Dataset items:
::::::::

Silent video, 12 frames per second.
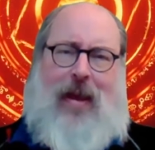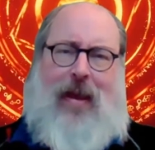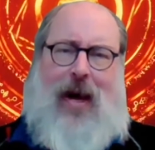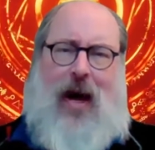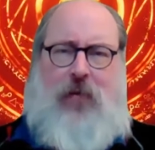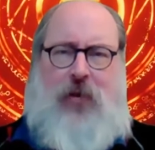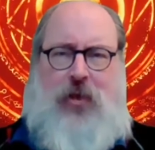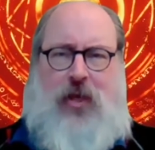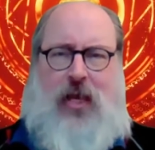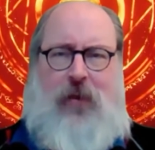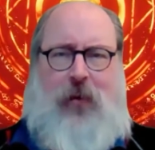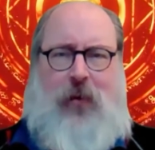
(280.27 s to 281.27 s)

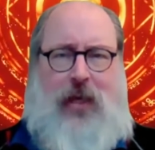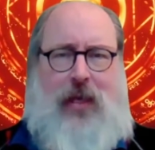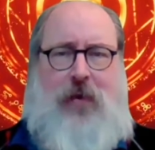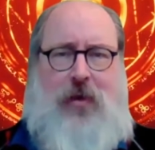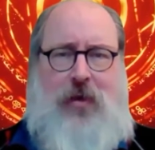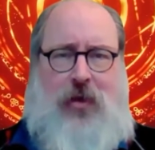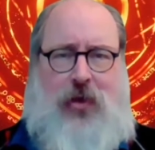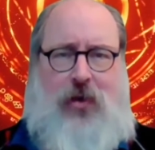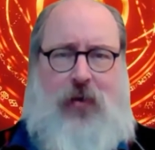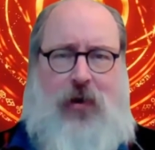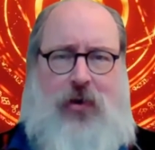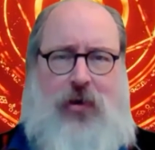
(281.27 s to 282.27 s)
Obviously, if we lived in such a
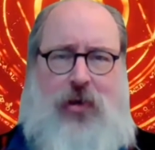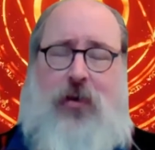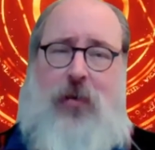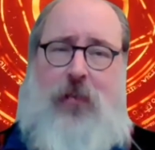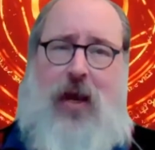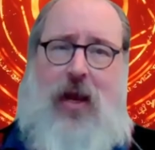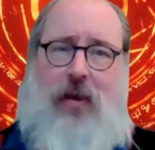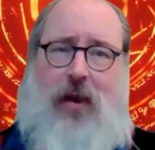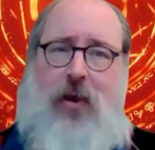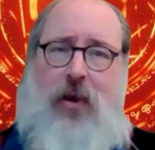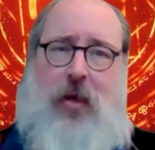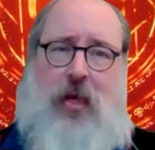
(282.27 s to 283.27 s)
universe, no debate
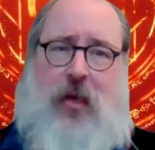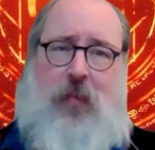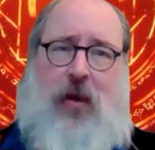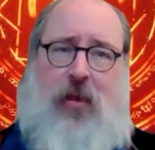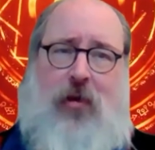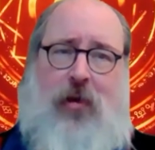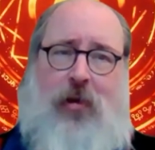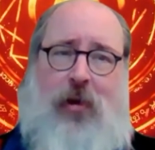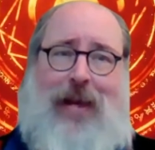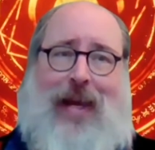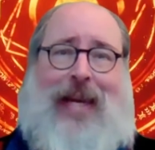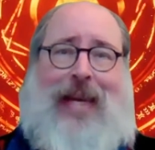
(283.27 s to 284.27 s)
and no disciplined thought
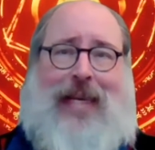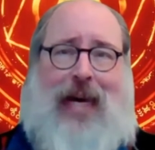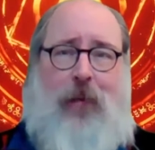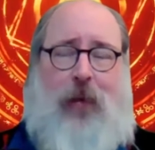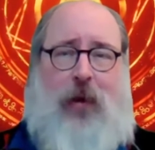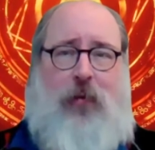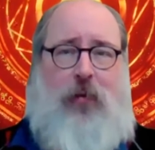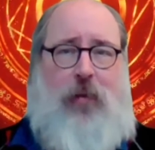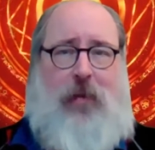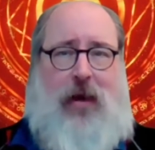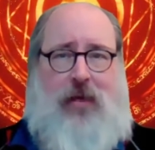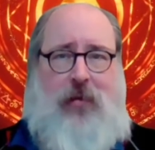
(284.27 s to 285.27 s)
on any topic would be
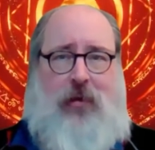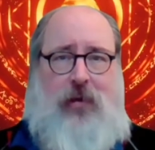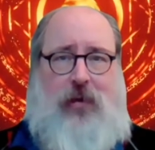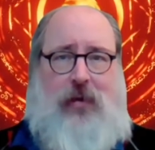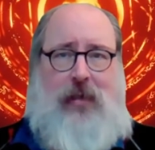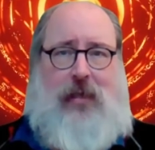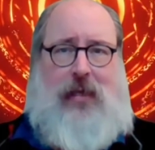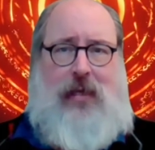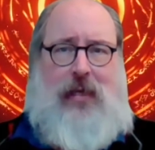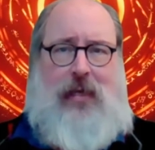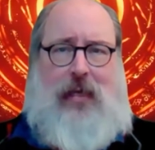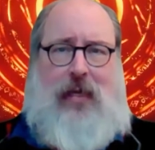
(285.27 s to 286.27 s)
possible.
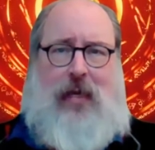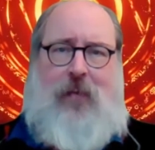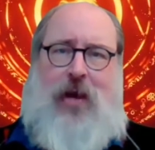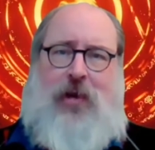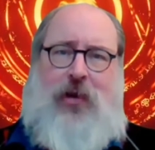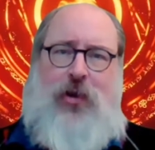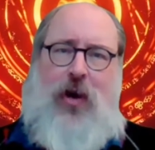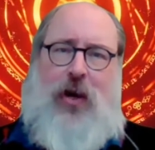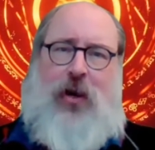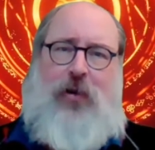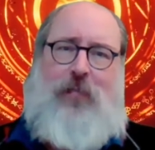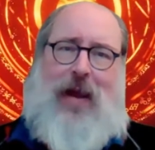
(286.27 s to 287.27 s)
Imagine trying
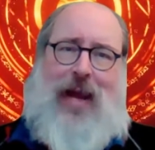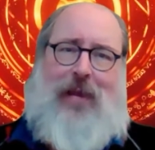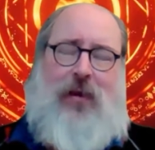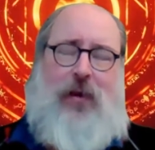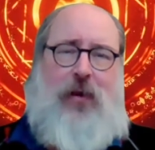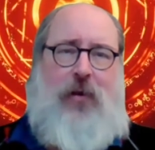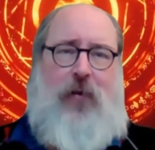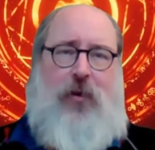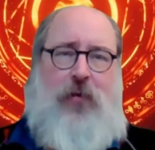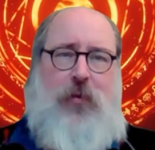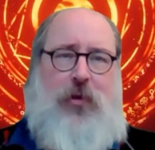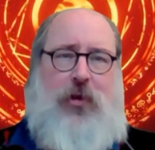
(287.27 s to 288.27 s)
to do math in a
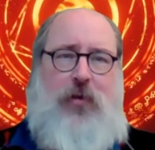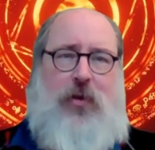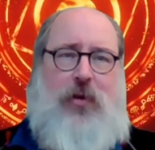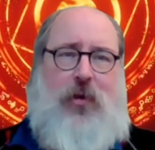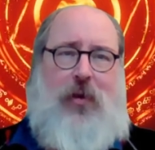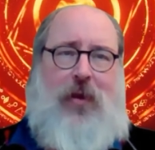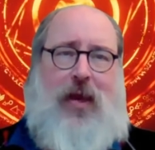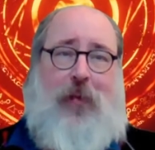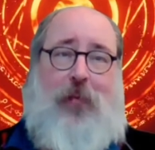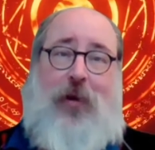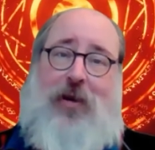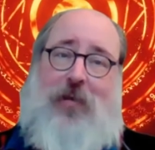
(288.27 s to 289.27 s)
universe where 2 is only an
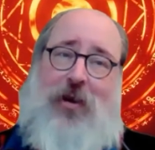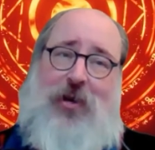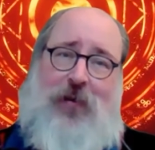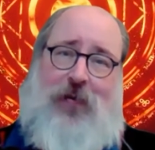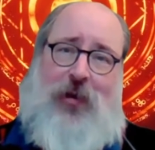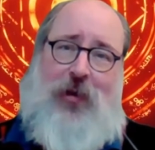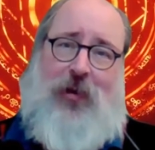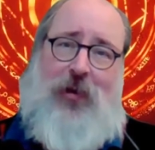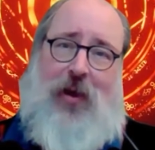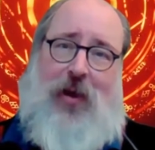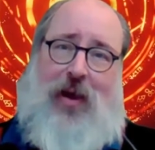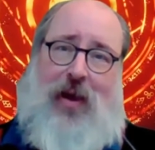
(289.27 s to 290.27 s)
approximation of 2,
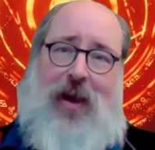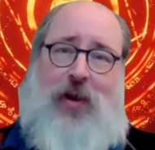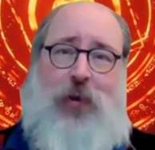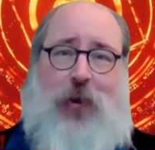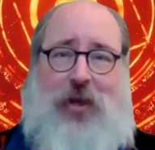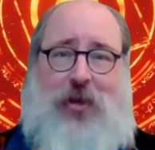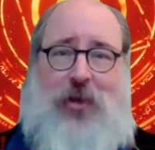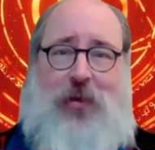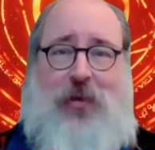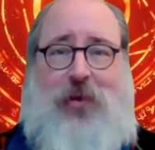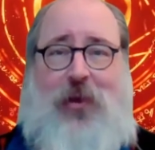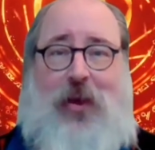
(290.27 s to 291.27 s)
and twice 2
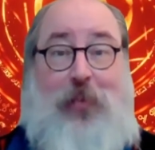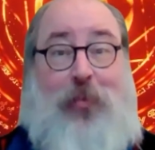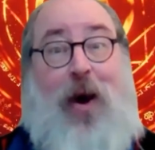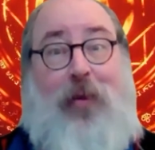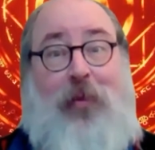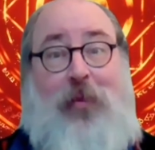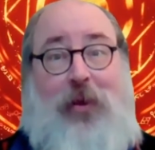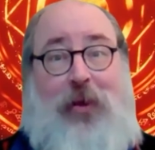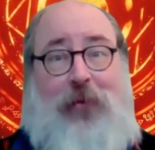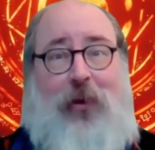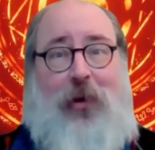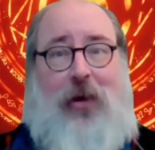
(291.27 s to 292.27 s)
was only probably
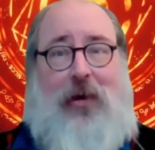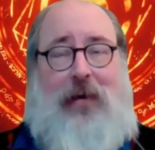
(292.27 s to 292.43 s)
4.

::::::::

Requirement |
Each entry above is to be restated exactly, without its images.

Reply |
Silent video, 12 frames per second.
(280.27 s to 281.27 s)

(281.27 s to 282.27 s)
Obviously, if we lived in such a
(282.27 s to 283.27 s)
universe, no debate
(283.27 s to 284.27 s)
and no disciplined thought
(284.27 s to 285.27 s)
on any topic would be
(285.27 s to 286.27 s)
possible.
(286.27 s to 287.27 s)
Imagine trying
(287.27 s to 288.27 s)
to do math in a
(288.27 s to 289.27 s)
universe where 2 is only an
(289.27 s to 290.27 s)
approximation of 2,
(290.27 s to 291.27 s)
and twice 2
(291.27 s to 292.27 s)
was only probably
(292.27 s to 292.43 s)
4.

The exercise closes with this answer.